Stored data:
■ ■ ■ ■ ■
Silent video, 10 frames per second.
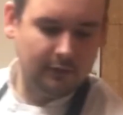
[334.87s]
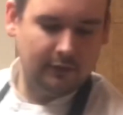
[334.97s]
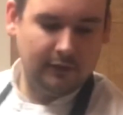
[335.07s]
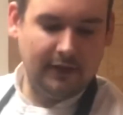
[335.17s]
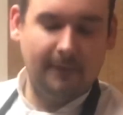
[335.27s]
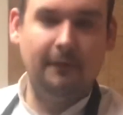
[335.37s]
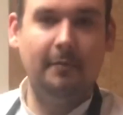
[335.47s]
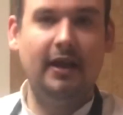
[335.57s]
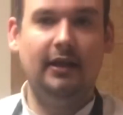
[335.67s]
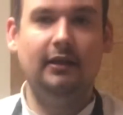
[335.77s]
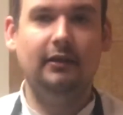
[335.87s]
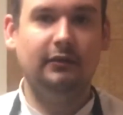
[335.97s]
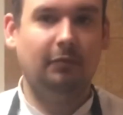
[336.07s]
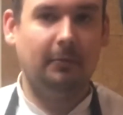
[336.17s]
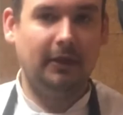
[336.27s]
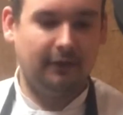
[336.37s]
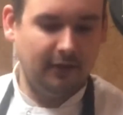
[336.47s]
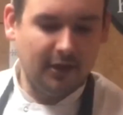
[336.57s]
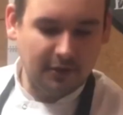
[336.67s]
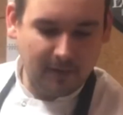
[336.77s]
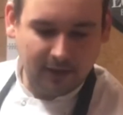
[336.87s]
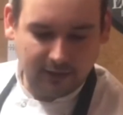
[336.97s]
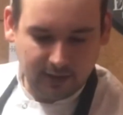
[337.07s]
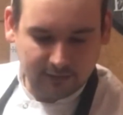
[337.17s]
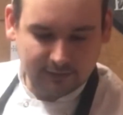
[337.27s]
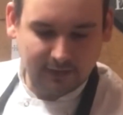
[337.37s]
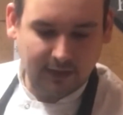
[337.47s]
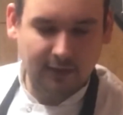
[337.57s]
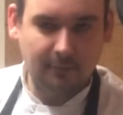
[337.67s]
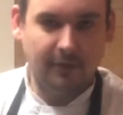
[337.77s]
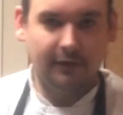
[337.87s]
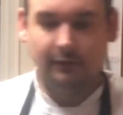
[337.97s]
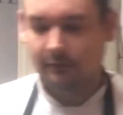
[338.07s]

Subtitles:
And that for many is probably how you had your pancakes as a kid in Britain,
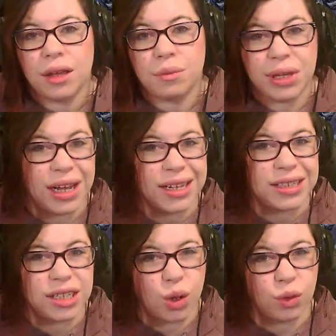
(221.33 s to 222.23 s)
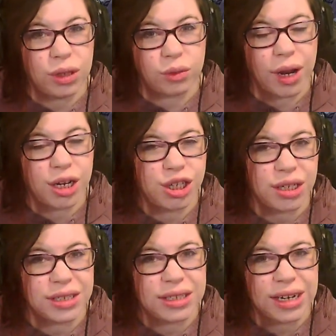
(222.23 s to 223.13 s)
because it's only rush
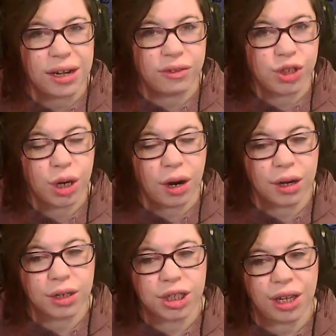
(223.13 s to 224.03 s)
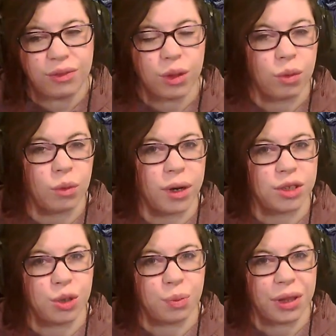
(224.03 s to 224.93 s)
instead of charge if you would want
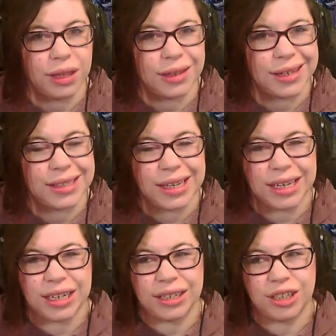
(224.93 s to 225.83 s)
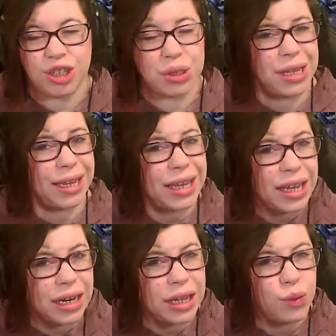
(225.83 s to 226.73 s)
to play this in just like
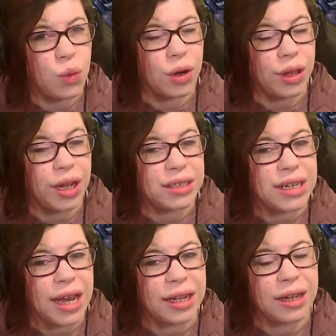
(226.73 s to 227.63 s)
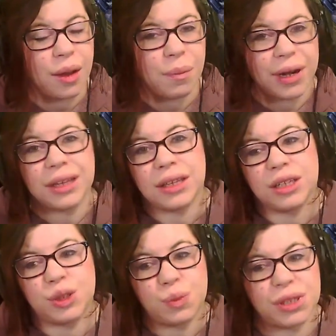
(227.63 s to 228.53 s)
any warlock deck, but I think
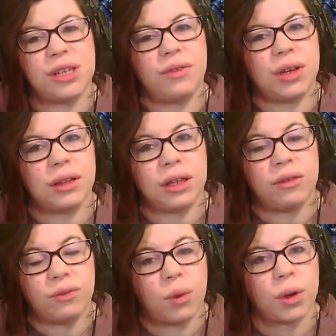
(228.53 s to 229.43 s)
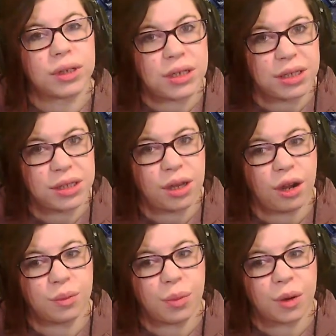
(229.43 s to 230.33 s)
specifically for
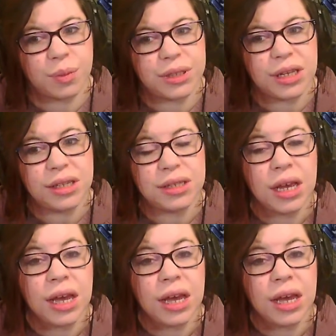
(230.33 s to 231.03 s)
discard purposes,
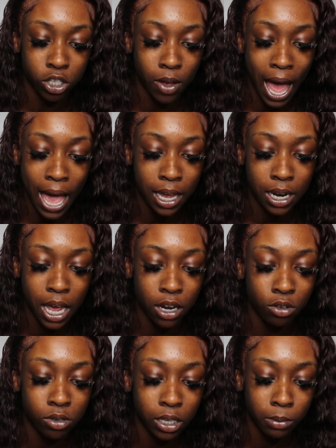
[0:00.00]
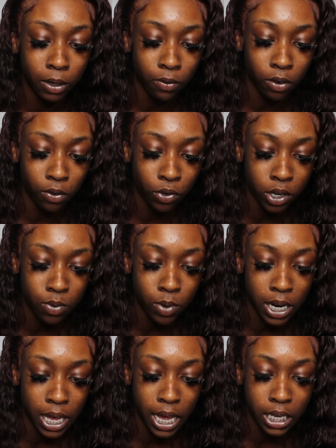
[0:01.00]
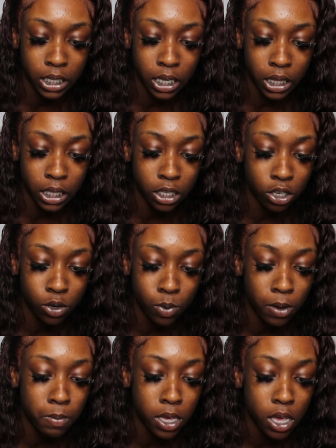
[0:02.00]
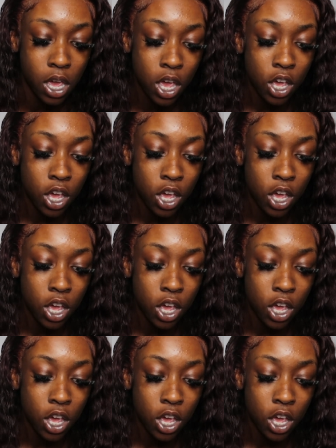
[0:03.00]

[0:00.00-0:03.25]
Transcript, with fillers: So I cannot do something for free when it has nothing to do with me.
■ ■ ■ ■ ■
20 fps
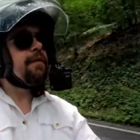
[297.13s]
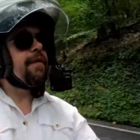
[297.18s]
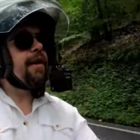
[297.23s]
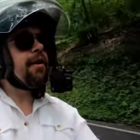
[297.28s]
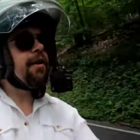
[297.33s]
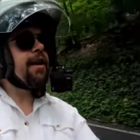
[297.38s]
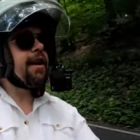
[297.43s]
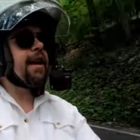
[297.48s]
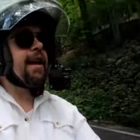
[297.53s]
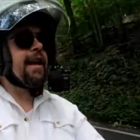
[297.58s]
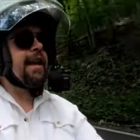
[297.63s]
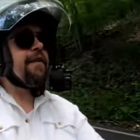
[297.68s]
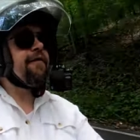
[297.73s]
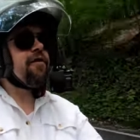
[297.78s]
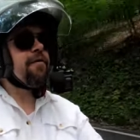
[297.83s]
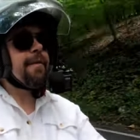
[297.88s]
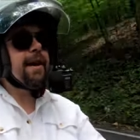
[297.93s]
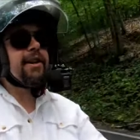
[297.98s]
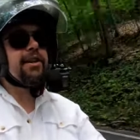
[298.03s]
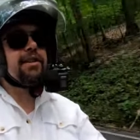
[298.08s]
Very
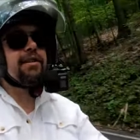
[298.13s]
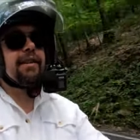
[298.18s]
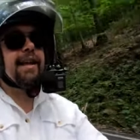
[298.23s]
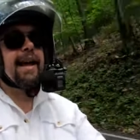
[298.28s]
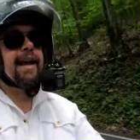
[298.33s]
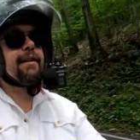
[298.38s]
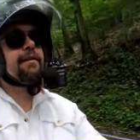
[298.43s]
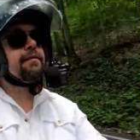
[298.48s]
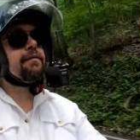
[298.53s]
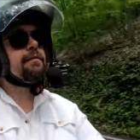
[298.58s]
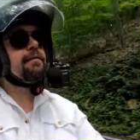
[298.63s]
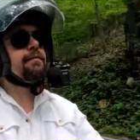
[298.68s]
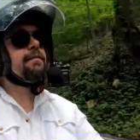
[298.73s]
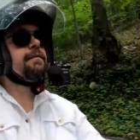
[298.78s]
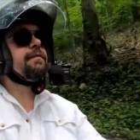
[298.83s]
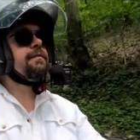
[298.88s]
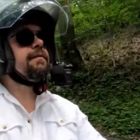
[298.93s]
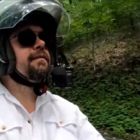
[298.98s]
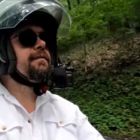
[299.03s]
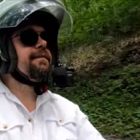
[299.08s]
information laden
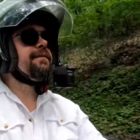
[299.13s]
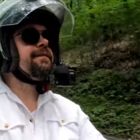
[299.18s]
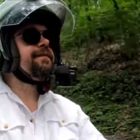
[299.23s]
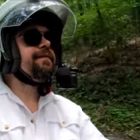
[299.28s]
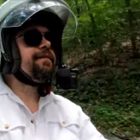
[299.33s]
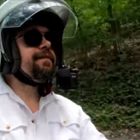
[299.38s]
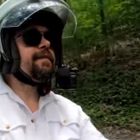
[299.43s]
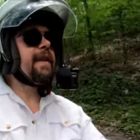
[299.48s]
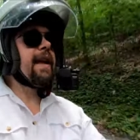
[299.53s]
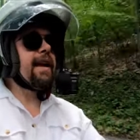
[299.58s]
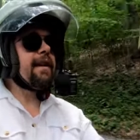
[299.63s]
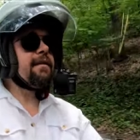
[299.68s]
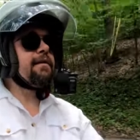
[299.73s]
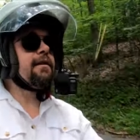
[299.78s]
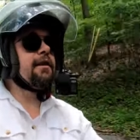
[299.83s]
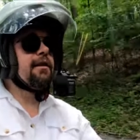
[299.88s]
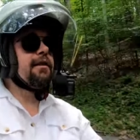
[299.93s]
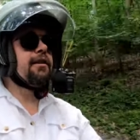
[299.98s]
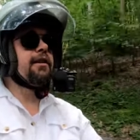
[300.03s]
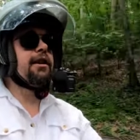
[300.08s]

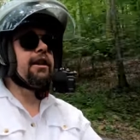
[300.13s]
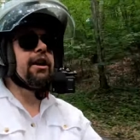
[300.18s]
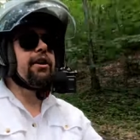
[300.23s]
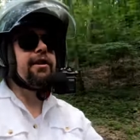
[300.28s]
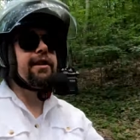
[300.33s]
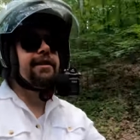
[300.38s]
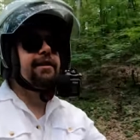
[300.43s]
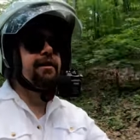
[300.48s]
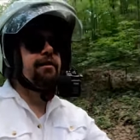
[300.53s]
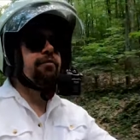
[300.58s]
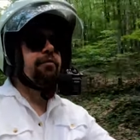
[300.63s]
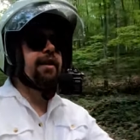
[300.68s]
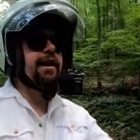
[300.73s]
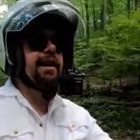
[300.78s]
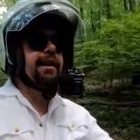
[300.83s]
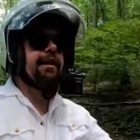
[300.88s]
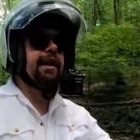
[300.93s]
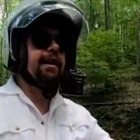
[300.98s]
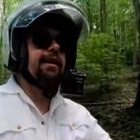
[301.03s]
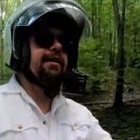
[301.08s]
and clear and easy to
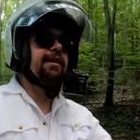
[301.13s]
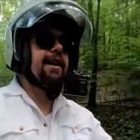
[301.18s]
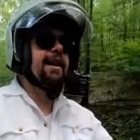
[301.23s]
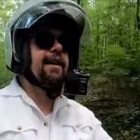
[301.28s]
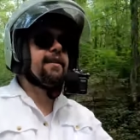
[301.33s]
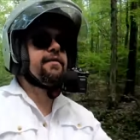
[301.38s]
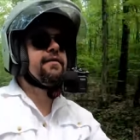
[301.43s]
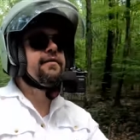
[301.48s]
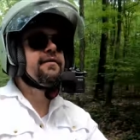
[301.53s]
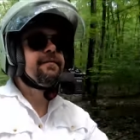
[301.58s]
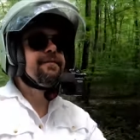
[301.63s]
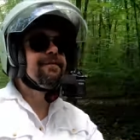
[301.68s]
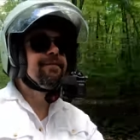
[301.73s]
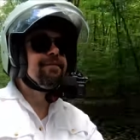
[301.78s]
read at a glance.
■ ■ ■ ■ ■
» Problem description
Set the pictures aside and retype exactly the lines above from the line with "Silent video, 10 frames per second." to the line with "Transcript, with fillers: So", both included, adding no others.

» Answer to this task
Silent video, 10 frames per second.
[334.87s]
[334.97s]
[335.07s]
[335.17s]
[335.27s]
[335.37s]
[335.47s]
[335.57s]
[335.67s]
[335.77s]
[335.87s]
[335.97s]
[336.07s]
[336.17s]
[336.27s]
[336.37s]
[336.47s]
[336.57s]
[336.67s]
[336.77s]
[336.87s]
[336.97s]
[337.07s]
[337.17s]
[337.27s]
[337.37s]
[337.47s]
[337.57s]
[337.67s]
[337.77s]
[337.87s]
[337.97s]
[338.07s]

Subtitles:
And that for many is probably how you had your pancakes as a kid in Britain,
(221.33 s to 222.23 s)
(222.23 s to 223.13 s)
because it's only rush
(223.13 s to 224.03 s)
(224.03 s to 224.93 s)
instead of charge if you would want
(224.93 s to 225.83 s)
(225.83 s to 226.73 s)
to play this in just like
(226.73 s to 227.63 s)
(227.63 s to 228.53 s)
any warlock deck, but I think
(228.53 s to 229.43 s)
(229.43 s to 230.33 s)
specifically for
(230.33 s to 231.03 s)
discard purposes,
[0:00.00]
[0:01.00]
[0:02.00]
[0:03.00]

[0:00.00-0:03.25]
Transcript, with fillers: So I cannot do something for free when it has nothing to do with me.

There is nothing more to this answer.